(Task item) An exact copy of every record below is needed, with the pictures left out.
-*-
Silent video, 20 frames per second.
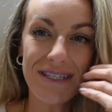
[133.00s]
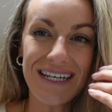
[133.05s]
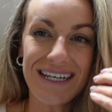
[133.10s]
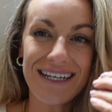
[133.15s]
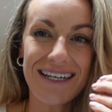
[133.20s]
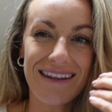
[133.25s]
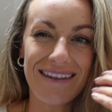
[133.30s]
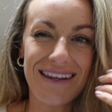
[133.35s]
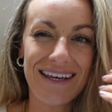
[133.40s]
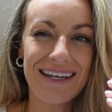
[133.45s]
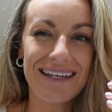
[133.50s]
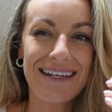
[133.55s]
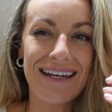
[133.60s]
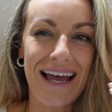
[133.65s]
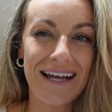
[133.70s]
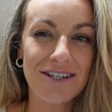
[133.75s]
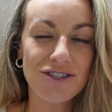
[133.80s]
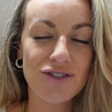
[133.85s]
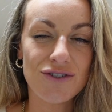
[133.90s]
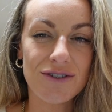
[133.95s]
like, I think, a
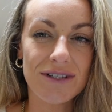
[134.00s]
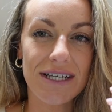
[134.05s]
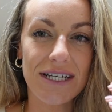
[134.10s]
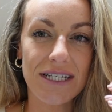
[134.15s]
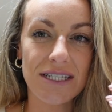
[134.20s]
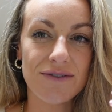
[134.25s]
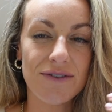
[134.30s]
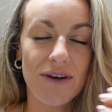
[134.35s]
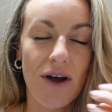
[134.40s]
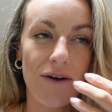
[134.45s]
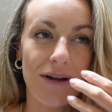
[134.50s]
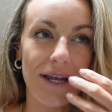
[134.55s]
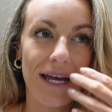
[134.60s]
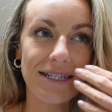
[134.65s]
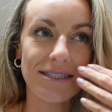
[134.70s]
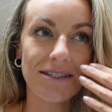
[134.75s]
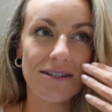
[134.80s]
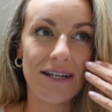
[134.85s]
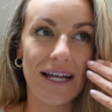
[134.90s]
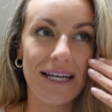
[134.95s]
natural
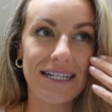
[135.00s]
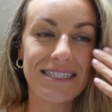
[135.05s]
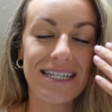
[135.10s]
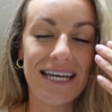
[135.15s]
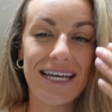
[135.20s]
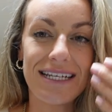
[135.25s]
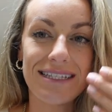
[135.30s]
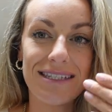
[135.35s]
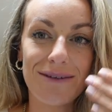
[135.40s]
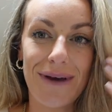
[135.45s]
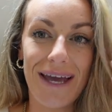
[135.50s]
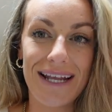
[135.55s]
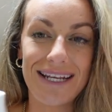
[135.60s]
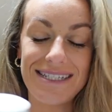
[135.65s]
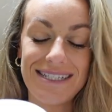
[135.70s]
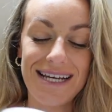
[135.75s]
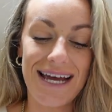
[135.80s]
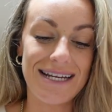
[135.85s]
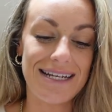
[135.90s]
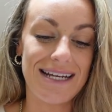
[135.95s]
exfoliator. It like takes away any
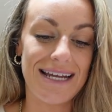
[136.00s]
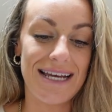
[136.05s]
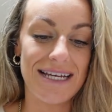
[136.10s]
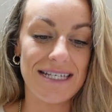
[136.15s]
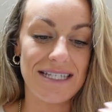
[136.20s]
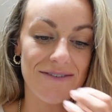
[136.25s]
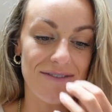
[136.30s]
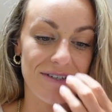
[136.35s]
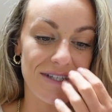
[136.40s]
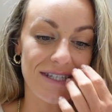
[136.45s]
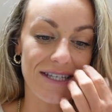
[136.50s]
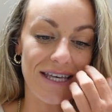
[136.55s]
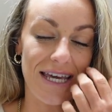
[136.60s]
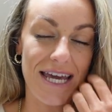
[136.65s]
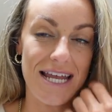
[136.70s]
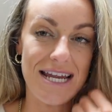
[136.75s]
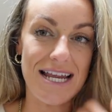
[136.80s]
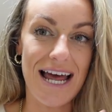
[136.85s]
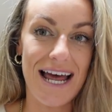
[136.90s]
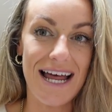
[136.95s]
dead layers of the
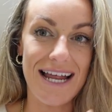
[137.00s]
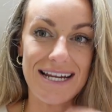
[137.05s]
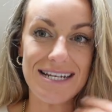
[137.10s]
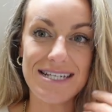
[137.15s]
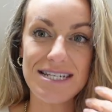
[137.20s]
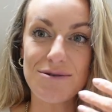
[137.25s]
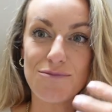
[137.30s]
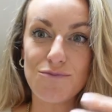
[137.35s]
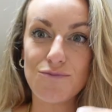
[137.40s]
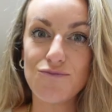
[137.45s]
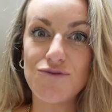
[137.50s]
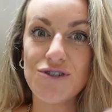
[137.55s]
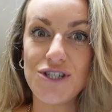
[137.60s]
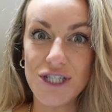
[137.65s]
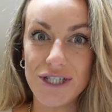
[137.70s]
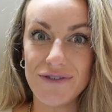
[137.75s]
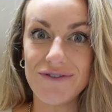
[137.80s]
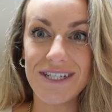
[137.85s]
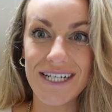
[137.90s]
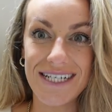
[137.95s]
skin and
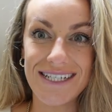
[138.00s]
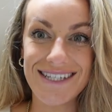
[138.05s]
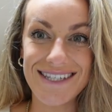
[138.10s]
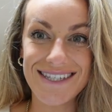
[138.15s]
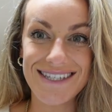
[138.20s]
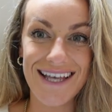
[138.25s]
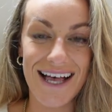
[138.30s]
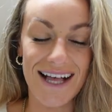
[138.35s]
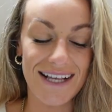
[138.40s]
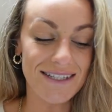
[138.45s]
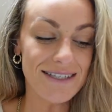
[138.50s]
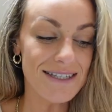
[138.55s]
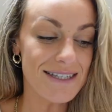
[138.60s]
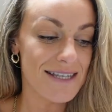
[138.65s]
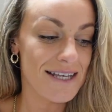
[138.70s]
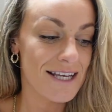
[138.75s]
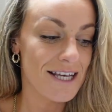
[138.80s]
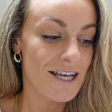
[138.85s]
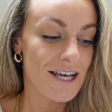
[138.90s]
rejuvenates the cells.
-*-
(Exercise answer)
Silent video, 20 frames per second.
[133.00s]
[133.05s]
[133.10s]
[133.15s]
[133.20s]
[133.25s]
[133.30s]
[133.35s]
[133.40s]
[133.45s]
[133.50s]
[133.55s]
[133.60s]
[133.65s]
[133.70s]
[133.75s]
[133.80s]
[133.85s]
[133.90s]
[133.95s]
like, I think, a
[134.00s]
[134.05s]
[134.10s]
[134.15s]
[134.20s]
[134.25s]
[134.30s]
[134.35s]
[134.40s]
[134.45s]
[134.50s]
[134.55s]
[134.60s]
[134.65s]
[134.70s]
[134.75s]
[134.80s]
[134.85s]
[134.90s]
[134.95s]
natural
[135.00s]
[135.05s]
[135.10s]
[135.15s]
[135.20s]
[135.25s]
[135.30s]
[135.35s]
[135.40s]
[135.45s]
[135.50s]
[135.55s]
[135.60s]
[135.65s]
[135.70s]
[135.75s]
[135.80s]
[135.85s]
[135.90s]
[135.95s]
exfoliator. It like takes away any
[136.00s]
[136.05s]
[136.10s]
[136.15s]
[136.20s]
[136.25s]
[136.30s]
[136.35s]
[136.40s]
[136.45s]
[136.50s]
[136.55s]
[136.60s]
[136.65s]
[136.70s]
[136.75s]
[136.80s]
[136.85s]
[136.90s]
[136.95s]
dead layers of the
[137.00s]
[137.05s]
[137.10s]
[137.15s]
[137.20s]
[137.25s]
[137.30s]
[137.35s]
[137.40s]
[137.45s]
[137.50s]
[137.55s]
[137.60s]
[137.65s]
[137.70s]
[137.75s]
[137.80s]
[137.85s]
[137.90s]
[137.95s]
skin and
[138.00s]
[138.05s]
[138.10s]
[138.15s]
[138.20s]
[138.25s]
[138.30s]
[138.35s]
[138.40s]
[138.45s]
[138.50s]
[138.55s]
[138.60s]
[138.65s]
[138.70s]
[138.75s]
[138.80s]
[138.85s]
[138.90s]
rejuvenates the cells.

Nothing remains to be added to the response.